Why 8 patients were excluded for no adequate hepatic lesion? What does this mean? Please clarify.

How many gradient directions were chosen for DWI?

Why ADC was calculated using multiple b-values of the IVIM sequence? Why DWI with b=1000 was not used for this aim? Why did you include the DWI sequence having 3 b-values? Please justify the use of multiple b-values for the calculation of ADC.

The equation : SIb1/SIb2 = e−(b1 − b2)ADC is suitable for 2 different b-values. Whereas you stated all b-values were used. Please check this.

… Interobserver variability were calculated… should be “was calculated”

Did you use a correction for multiple comparisons in your analysis? I think this must be added, if not possible you should explain why.

Results

In Figures 2 and 3 I do not see a direct match between DCE and, T1w and DWI/IVIM maps. I suggest co-register the images for better visualization.

Univariable analysis revealed… this should be “univariate analysis”

How parameters were classified as “High” or “low” in figure 4?

It would be nice to show some representative signal dynamics for both DCE and DWI/IVIM data.

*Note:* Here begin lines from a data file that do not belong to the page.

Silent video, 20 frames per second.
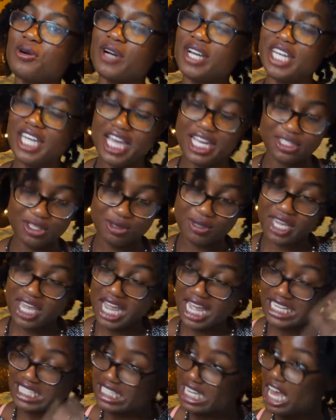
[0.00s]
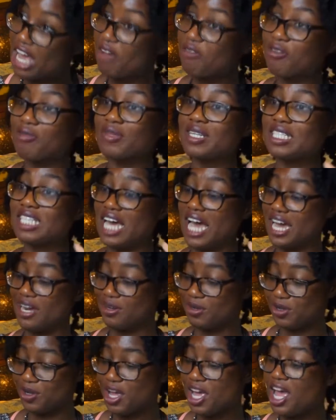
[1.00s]
in case you can't tell from the
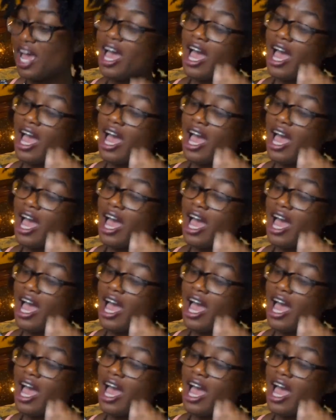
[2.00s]
title,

How good was the data fitting?

Discussion

The authors must discuss with a higher level of detail why the ADC is correlated to some clinical outcomes whether D is not. Are D and ADC correlated? Please clarify this aspect

Furthermore, f is correlated to the overall survival but these results can be biased by the estimation errors that occur when a bi-exponential IVIM model is fitted. I recommend the author to introduce a further limitation of their work – the use of least-square fitting that can introduce biases for the estimation of f and D*- and state how this can be improved using recent Bayesian approaches such as – as examples - those described in the following papers:

  • Gustafsson, O., Montelius, M., Starck, G., & Ljungberg, M. (2018). Impact of prior distributions and central tendency measures on Bayesian intravoxel incoherent motion model fitting. Magnetic resonance in medicine, 79(3), 1674-1683.
  • Lanzarone, E., Mastropietro, A., Scalco, E., Vidiri, A., & Rizzo, G. (2020). A novel bayesian approach with conditional autoregressive specification for intravoxel incoherent motion diffusion‐weighted MRI. NMR in Biomedicine, 33(3), e4201.

Author Response

Please see the attachment.

Author Response File: Author Response.pdf

Round 2

Reviewer 2 Report

I want to thank the authors for the work done on the manuscript. The paper was improved after the first review step and I think it is suitable for publication with few further changes.

I would suggest the authors not include into the abstract the results that are not significant after Bonferroni correction.

Author Response

Dear Editor and reviewer:

Thank you for the positive comments.

The readers may not understand the conclusion if ADC was removed due to nonsignificance after Bonferroni correction, so we add the description of Bonferroni correction in the abstract result to remind the readers the issues of multiple comparisons.

Moreover, Kep and slope were still significant after Bonferroni correction was performed (P < 0.005).

Thank you again for consideration of this manuscript.